# Sanding carvings



## a1Jim (Aug 9, 2008)

Hi everyone
I've been working on a pie crust tilt top table for years part of the problem is that This was my first project with what I consider a good amount of carved details. After many hours of sanding, I'm still doing one more sanding before I start the finishing process but I'm finding it hard to sand around smaller details. 
Over the many months of sanding, I have use jewelers files, trimmed emery boards, sanding cords and small burrs.

Now I'm still searching for more sanding tools to make it easier for the small details. I've ordered these ,let me know if you've used these or if you have a better Idea.
Thanks for your help
Jim

https://www.amazon.com/gp/product/B00004YYDG/ref=oh_aui_detailpage_o01_s00?ie=UTF8&psc=1

https://www.amazon.com/gp/product/B00004YYD2/ref=oh_aui_detailpage_o03_s00?ie=UTF8&psc=1

https://www.amazon.com/gp/product/B073D9WK9H/ref=oh_aui_detailpage_o02_s00?ie=UTF8&psc=1


----------



## Texcaster (Oct 26, 2013)

Jim, generally, in good carving, the job is right off the tool. Sanding blunts all the crisp edges.
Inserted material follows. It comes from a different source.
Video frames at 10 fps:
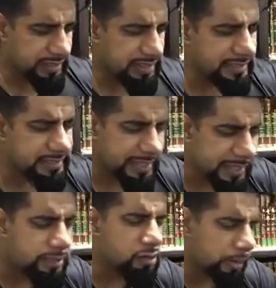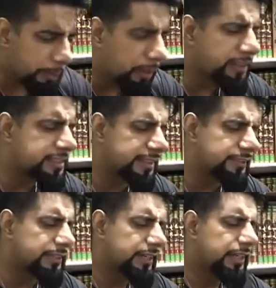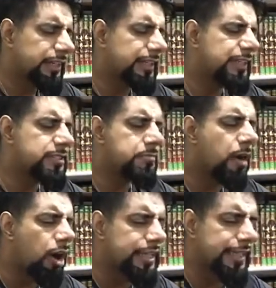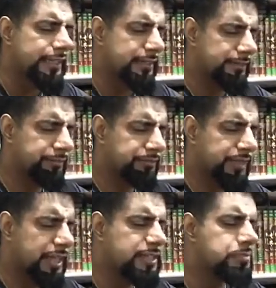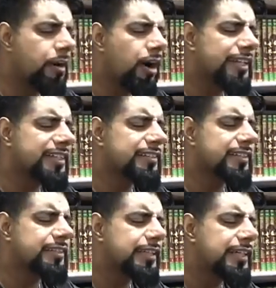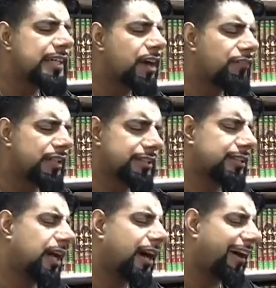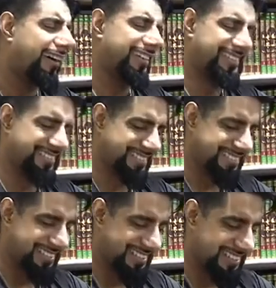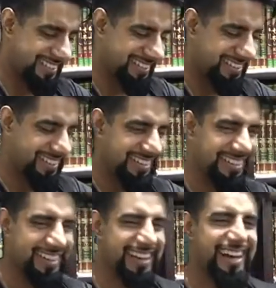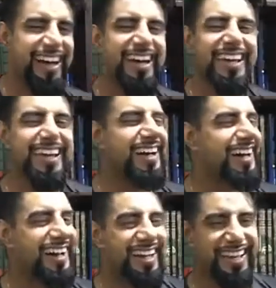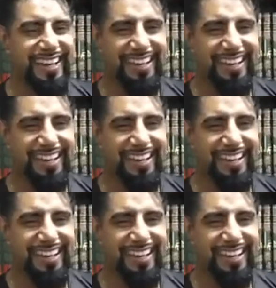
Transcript: this ignorant person, he's mocking, he's mocking the deen of Allah. Hi, hi,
Sanding is a four letter word. lol

I usually sand my archtops but I'm moving to a primitivo look for awhile.


----------



## robscastle (May 13, 2012)

Jim,

I saw Nick Agar of King Arthurs tools, KA Tools using a bristle brush on some driftwood, it may be of help,

its at about 3:35 or so, mind you the whole video is interesting if you are not familiar with the KAT series.
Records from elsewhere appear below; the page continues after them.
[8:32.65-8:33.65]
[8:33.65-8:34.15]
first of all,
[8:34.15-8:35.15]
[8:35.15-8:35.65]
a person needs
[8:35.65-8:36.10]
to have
Camelot and King Arthurs Tools is actually a USA not a UK product, very odd!!






No doubt you have a die grinder already.


----------



## a1Jim (Aug 9, 2008)

I'm afraid it's it's a little late for that on this project Earl but I really would like to carve the proper way. I have signed up for Mary May's online emails but started this project years before with a power carver.


----------



## LeeJ (Jul 4, 2007)

Hey Jim, not trying to be a stick in the mud but if you're sanding the carving, your chisels need to be sharpened. Sandpaper won't give you the polished surface a chisel will.

Lee


----------



## a1Jim (Aug 9, 2008)

Thanks Rob Iook own a Arbortech cutter for my side grinder but this project took a little more refined tools ,at least for me.


----------



## mpounders (Jun 22, 2010)

I have used all of these except for the last one. The split mandrel is really handy and easy to use with different grits of cloth backed paper. The paper sanding cones are very useful for me. They are not overly aggressive and I use them in this size and the smaller ones on my carvings. Use both of these on something with variable speed or foot pedal control. The fuzzy wheels are ok, but can discolor lighter woods, so I don't use them as much. You might look at the 3m scotch-brite radial bristle discs that are also available in various grits. How aggressive they are also depends on how you use them, but they might be useful for you.


----------



## Loren (May 30, 2008)

I have some "tadpole" shaped sanding pads
that are pretty useful.

Like these, though that's not the set I have.


----------



## a1Jim (Aug 9, 2008)

Good to hear from you Lee ,I understand that now actual carving chisels would have been the way to go. but I was using a power carver on this project I can see after this experience I realized all that sanding would not have been necessary.Remember this is my first real carving,


----------



## a1Jim (Aug 9, 2008)

Those look very interesting Mike thanks alot.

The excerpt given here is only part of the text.